MgB₂ has significant potential for fabricating highly efficient superconducting devices because of its remarkably high superconducting transition temperature, T_c = 39 K;¹⁾ small penetration depth, λ ≃ 40 nm;²⁾ and extremely short electron–phonon scattering time, τ_e–ph ≃ 3 ps.³⁾ Fabrication of superconducting devices based on MgB₂ thin films requires the development of nanofabrication processes and methods for growing high-quality MgB₂ thin films. Several research groups have developed techniques for the growth of high-quality MgB₂ films, such as the two-step method,⁴⁾ hybrid physical–chemical vapor deposition,⁵⁾ and sputtering.⁶⁾ To fabricate a superconducting thin film, these methods require elevated substrate temperatures (above 700 °C) during deposition or a post-deposition annealing process at temperatures as high as 600–800 °C. High-temperature procedures are, however, not suitable for obtaining a sharp interface between the superconducting MgB₂ and insulator layers in multilayer superconducting devices. Nanostructures can be fabricated via a conventional lift-off process only at temperatures lower than 150 °C. Thus, techniques for as-grown synthesis based on low-temperature processes have been developed on the basis of molecular beam epitaxy (MBE),^7–10) sputtering,¹¹⁾ and co-evaporation.¹²⁾ Some studies have attempted to perform low-temperature growth using epitaxial buffer layers with good lattice matching, such as AlN (1.9%),¹³⁾ TiZr (3.6%),¹⁴⁾ and Ti (4.1%).¹⁵⁾ The in-plane axis of MgB₂ tends to align with that of the buffer layer when the substrate temperature remains low during the entire process. In particular, among these bilayer films, MgB₂/Ti films that showed a sharp superconducting transition at T_c = 36 K were obtained by growth at the lowest temperature of 200 °C.¹⁵⁾ However, this temperature is higher than the applicable temperature limit for a standard organic resist. Therefore, a lift-off-like process using an inorganic material as a resist,¹⁶⁾ Ar ion milling,¹⁷⁾ or focused ion beam milling¹⁸⁾ has been applied to fabrication of MgB₂ nanowire structures. However, the physical dry etching process often severely damages the superconducting film.

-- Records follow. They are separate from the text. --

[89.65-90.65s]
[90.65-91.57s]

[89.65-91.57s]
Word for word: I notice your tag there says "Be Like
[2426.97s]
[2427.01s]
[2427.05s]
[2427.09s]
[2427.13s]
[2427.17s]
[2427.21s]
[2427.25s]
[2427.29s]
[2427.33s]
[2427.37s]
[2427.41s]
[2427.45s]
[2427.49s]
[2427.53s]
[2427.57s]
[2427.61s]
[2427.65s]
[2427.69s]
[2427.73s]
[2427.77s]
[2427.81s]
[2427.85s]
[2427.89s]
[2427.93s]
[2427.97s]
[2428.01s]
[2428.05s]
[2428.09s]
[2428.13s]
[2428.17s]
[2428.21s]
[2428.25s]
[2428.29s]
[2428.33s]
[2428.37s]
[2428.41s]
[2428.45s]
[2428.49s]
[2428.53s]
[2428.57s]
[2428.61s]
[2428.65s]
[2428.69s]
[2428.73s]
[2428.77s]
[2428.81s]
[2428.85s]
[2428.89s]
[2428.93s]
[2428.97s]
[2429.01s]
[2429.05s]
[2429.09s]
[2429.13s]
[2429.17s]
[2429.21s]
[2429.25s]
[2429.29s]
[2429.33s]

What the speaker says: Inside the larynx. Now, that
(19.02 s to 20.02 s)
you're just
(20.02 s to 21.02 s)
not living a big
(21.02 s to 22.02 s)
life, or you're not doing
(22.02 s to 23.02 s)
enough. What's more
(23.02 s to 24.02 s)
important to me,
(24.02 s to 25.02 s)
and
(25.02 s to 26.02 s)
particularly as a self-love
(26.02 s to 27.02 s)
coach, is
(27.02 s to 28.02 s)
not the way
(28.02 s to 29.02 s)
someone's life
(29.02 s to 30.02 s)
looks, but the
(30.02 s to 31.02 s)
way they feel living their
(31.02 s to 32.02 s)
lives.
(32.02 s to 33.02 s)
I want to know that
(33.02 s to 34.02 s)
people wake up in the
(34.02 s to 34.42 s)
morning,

In this study, we describe the fabrication of epitaxial MgB₂ thin films on a Mg/4H-SiC substrate at a significantly low substrate temperature of 110 °C by the MBE method. We note that the substrate temperature was obtained not by intentional heating, but rather by radiation heating from Knudsen cells (K cells) in the chamber. Therefore, we call this temperature the ambient temperature. Mg has a hexagonal crystal structure with the lattice constants a = 3.2125 Å and c = 5.2132 Å. The lattice mismatch between Mg and MgB₂ is thus 4.1%, which is larger than the mismatch values for AlN, TiZr, and Ti. Although good lattice matching is generally effective for epitaxial growth, we note that wetting at interfaces between the buffer layers and the MgB₂ layer is also important for epitaxial growth. One can expect good wetting at an interface between the Mg and MgB₂ layers. An as-grown film showed a sharp superconducting transition at T_c = 27.2 K.

Thin films of MgB₂ were grown by the MBE method. The pressure during the growth process was about 2 × 10⁻⁶ Pa. The elementary materials Mg and B were deposited by the K cells. The temperature of each K cell was stabilized at the set point within ±0.1 °C during deposition. This ensured that each deposition rate was highly stable for the entire duration of film deposition. The (001) surface of a 4H-SiC substrate was used after cleaning in acetone and ethanol for 10 min and blow drying with nitrogen. Before deposition, the 4H-SiC substrate was heated to 1000 °C and kept for an hour in the growth chamber under high vacuum for degassing. It was then cooled to room temperature. The substrate temperature was determined to remain at 110 °C within an accuracy of 5 °C by several irreversible thermolabels placed on the top surface of the substrate holder. It was increased by radiative heating from the K cells, and we did not use the substrate heater for intentional heating. The deposition rate was monitored by a quartz oscillating monitor located below the substrate. We evaluated the deposition rate by monitoring a resonant frequency change at intervals of 1 min to recover a very low rate. We found that the deposition rate thus obtained was well stabilized within ±0.014 Å/min with respect to the deposition rate of 0.7 Å/min. The Mg buffer layer was deposited at a typical deposition rate of 3 Å/min to form a 30-nm-thick film. After deposition of the Mg buffer layer, the MgB₂ layer was deposited by co-evaporation of Mg and B. The deposition rate ratio of Mg to B was $1:2$, which is the same as the MgB₂ stoichiometric ratio. This contrasts sharply with prior reports on MgB₂ films, where excess Mg was thought to be necessary to grow MgB₂ films. The typical deposition rate and film thickness of the MgB₂ layer were 0.7 Å/min and 100 nm, respectively. The surface flatness and crystallinity during deposition were monitored by reflection high-energy electron diffraction (RHEED). The structure of the films was investigated using X-ray diffraction (XRD), and the surface flatness of the films was measured using an atomic force microscope (AFM). The resistivity was measured using the conventional four-probe method.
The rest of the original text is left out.